Since the pandemic began, I have been thinking about how, with the different philosophies of how the states handled Covid, a national healthcare system might do more harm than good. I thought maybe having 51 different socialized systems might be a better answer (50 states and Puerto Rico,). [editor’s note: apparently DC doesn’t get healthcare, serves them right] Not that this would be a good solution; I’ve already written about the broken healthcare system, and I doubt this would fix those problems. However, I would prefer state-run healthcare to a national one that social democrats want. I think there is a conversation to be had about that, but, first, we need to fix the current system. The conversation with the conservative did not change my political views, but it was an interesting philosophy. While I am an individual, there are some things I cannot do alone, and I cannot pretend that the world owes me something. Rather, I should try to care for the people around me instead of trying to force an ideology on the rest of the country or the world.
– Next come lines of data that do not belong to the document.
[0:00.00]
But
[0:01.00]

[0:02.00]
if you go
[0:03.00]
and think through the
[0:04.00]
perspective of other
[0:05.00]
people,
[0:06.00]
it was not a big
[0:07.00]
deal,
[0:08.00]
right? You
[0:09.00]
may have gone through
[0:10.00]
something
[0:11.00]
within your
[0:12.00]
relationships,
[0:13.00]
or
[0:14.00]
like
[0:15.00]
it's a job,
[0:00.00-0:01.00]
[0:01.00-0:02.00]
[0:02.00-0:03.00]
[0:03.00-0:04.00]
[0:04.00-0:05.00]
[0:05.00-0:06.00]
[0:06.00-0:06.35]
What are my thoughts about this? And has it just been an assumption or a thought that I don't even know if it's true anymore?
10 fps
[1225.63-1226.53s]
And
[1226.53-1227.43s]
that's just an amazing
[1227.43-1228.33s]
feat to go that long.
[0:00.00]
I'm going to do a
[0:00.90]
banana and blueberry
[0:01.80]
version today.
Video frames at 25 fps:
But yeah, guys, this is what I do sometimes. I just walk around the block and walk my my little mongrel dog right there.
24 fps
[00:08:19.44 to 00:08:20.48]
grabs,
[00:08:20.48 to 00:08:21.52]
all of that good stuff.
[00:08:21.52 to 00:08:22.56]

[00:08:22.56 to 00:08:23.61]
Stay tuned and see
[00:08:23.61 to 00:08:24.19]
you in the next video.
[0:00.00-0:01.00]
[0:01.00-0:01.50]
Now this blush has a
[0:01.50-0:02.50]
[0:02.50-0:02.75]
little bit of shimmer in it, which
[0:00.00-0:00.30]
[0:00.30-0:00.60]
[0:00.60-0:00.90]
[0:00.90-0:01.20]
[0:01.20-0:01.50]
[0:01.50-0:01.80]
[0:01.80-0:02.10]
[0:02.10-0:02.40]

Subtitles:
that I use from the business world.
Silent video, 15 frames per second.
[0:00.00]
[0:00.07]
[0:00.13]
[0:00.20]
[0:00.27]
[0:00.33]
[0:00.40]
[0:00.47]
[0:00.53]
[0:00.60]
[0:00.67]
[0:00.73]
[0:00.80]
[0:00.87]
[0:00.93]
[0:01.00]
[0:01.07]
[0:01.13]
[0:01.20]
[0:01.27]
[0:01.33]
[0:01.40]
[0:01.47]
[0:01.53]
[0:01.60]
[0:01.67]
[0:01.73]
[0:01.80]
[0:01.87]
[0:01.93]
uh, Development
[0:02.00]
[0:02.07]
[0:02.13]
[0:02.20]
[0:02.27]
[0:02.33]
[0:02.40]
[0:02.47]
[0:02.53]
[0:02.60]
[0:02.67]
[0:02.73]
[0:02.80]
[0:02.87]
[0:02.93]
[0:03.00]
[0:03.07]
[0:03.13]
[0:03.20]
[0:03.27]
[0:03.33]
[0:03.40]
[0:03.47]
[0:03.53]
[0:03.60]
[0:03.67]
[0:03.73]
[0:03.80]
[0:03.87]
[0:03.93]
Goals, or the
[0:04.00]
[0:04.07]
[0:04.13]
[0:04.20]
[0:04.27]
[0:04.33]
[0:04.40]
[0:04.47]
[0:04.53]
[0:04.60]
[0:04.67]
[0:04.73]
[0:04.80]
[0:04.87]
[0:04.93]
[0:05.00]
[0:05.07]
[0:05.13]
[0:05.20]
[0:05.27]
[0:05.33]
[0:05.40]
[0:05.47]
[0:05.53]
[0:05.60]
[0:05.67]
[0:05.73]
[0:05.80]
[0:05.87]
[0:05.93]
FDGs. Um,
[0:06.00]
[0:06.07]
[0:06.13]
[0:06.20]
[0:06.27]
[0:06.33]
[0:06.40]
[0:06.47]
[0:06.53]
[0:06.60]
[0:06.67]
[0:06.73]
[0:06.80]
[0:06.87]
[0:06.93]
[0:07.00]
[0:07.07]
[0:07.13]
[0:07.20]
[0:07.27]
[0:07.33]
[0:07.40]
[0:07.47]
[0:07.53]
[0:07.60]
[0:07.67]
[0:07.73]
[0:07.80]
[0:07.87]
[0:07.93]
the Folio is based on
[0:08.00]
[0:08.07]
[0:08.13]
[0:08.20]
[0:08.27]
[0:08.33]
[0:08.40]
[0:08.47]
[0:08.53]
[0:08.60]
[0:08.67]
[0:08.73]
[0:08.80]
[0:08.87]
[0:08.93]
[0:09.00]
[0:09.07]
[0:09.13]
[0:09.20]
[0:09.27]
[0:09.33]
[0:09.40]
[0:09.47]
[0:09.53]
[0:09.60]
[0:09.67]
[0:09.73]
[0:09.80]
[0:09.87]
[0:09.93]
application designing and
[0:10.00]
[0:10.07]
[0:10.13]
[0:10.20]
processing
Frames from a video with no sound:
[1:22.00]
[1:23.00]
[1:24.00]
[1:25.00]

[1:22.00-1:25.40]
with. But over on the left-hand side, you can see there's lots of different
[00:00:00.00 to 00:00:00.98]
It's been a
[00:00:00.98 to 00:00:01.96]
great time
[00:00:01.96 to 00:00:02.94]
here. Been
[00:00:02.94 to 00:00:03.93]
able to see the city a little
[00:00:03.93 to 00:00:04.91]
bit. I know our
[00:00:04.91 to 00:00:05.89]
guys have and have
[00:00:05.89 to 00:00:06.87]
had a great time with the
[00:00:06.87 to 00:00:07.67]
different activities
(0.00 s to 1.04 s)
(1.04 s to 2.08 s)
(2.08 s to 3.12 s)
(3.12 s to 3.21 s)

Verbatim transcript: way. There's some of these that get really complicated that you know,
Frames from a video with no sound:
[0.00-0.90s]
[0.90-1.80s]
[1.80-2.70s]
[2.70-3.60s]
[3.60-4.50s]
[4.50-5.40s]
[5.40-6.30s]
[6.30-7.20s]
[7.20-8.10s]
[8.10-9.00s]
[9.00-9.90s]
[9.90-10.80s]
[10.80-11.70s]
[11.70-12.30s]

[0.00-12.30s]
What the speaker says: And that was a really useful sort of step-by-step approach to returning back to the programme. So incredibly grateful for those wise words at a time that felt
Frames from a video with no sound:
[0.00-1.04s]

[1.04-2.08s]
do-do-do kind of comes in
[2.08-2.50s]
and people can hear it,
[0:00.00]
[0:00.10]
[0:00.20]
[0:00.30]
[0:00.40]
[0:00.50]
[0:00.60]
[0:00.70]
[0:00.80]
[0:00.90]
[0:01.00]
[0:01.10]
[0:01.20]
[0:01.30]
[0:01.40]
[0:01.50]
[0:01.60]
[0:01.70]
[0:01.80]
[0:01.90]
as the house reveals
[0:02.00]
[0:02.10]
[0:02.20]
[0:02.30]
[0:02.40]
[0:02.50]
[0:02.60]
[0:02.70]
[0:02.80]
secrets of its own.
Another thing that conservatives have shown me is that filter bubbles are WAY too toxic. Spending too much time with people on the American right and watching Tim Pool caused me to look at more leftists online. As a result, I started occasionally watching Destiny–a former conservative turned social democrat political streamer. I think Destiny is smarter than me, but he is incredibly naive about certain things like modern American culture. I have seen him debate people on the right and he has valid criticisms (mostly because some of these right-wingers are like how I was when I was in TPUSA). I find him to be an anomaly because, unlike other leftist streamers, he does not whine about capitalism all the time. Heck, he is probably more of a capitalist than I am. But I guess because I am less of a collectivist than him, I am not capable of agreeing with all of his policy prescriptions. On the lockdowns, for instance, I can agree with him that they were necessary at first due to the novel nature of COVID, but we would disagree on when we should have ended it. We can agree that the mRNA vaccines prevent serious illness and death, but not whether or not that justifies mandating it. This is what I mean when I say nuance. It’s why I can respect Congresspeople like Ro Khanna, a progressive, who speaks to people on the other side and advocates for others to do. Do not get me wrong— I still have my biases, but I think I am doing a better job at beating them.
When I came to UT Austin, I was definitely on the left–although I had already become disillusioned with the DNC. I had begun to stray away from the left after listening to Ben Shapiro. Now, I am back somewhere close to the center–as I can understand the nuance of both sides. Soon, I will start my first full-time job, and I thank my conservative friends (even the ones with crazy policy prescriptions) for showing me the other side in a way I had never seen before. Now, we all have to help prevent civil war from breaking out and it might take nuance to do so.
If we cannot muster enough nuance for that, then a second civil war may very well be fated to happen.